** Source information follows **
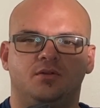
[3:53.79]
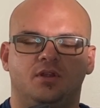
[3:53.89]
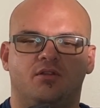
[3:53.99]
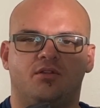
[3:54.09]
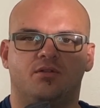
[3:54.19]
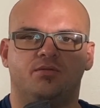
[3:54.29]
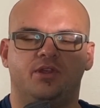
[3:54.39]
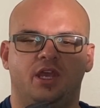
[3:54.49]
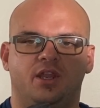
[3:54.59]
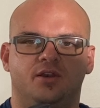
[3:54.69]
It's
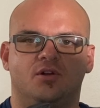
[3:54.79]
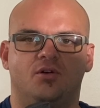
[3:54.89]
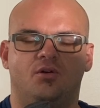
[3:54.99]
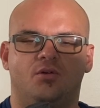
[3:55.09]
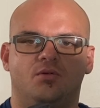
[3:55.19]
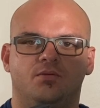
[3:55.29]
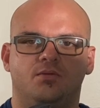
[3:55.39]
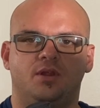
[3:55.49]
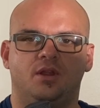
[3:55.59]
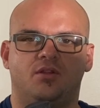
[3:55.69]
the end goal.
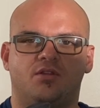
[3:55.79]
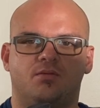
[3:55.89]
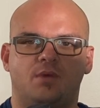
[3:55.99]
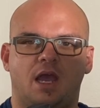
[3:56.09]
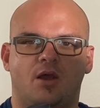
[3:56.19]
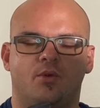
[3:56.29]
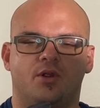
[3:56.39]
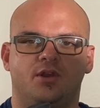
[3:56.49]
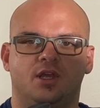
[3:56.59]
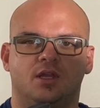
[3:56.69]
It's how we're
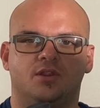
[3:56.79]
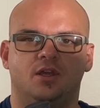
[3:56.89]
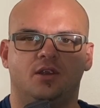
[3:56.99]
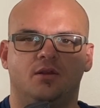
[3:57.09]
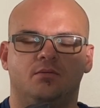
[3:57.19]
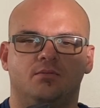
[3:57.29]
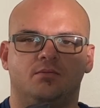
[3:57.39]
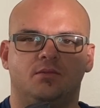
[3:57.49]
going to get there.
** End of Source information **
» **What is being asked**
When copying the records above, please match them exactly but leave out all pictures.

» **Task solution**
[3:53.79]
[3:53.89]
[3:53.99]
[3:54.09]
[3:54.19]
[3:54.29]
[3:54.39]
[3:54.49]
[3:54.59]
[3:54.69]
It's
[3:54.79]
[3:54.89]
[3:54.99]
[3:55.09]
[3:55.19]
[3:55.29]
[3:55.39]
[3:55.49]
[3:55.59]
[3:55.69]
the end goal.
[3:55.79]
[3:55.89]
[3:55.99]
[3:56.09]
[3:56.19]
[3:56.29]
[3:56.39]
[3:56.49]
[3:56.59]
[3:56.69]
It's how we're
[3:56.79]
[3:56.89]
[3:56.99]
[3:57.09]
[3:57.19]
[3:57.29]
[3:57.39]
[3:57.49]
going to get there.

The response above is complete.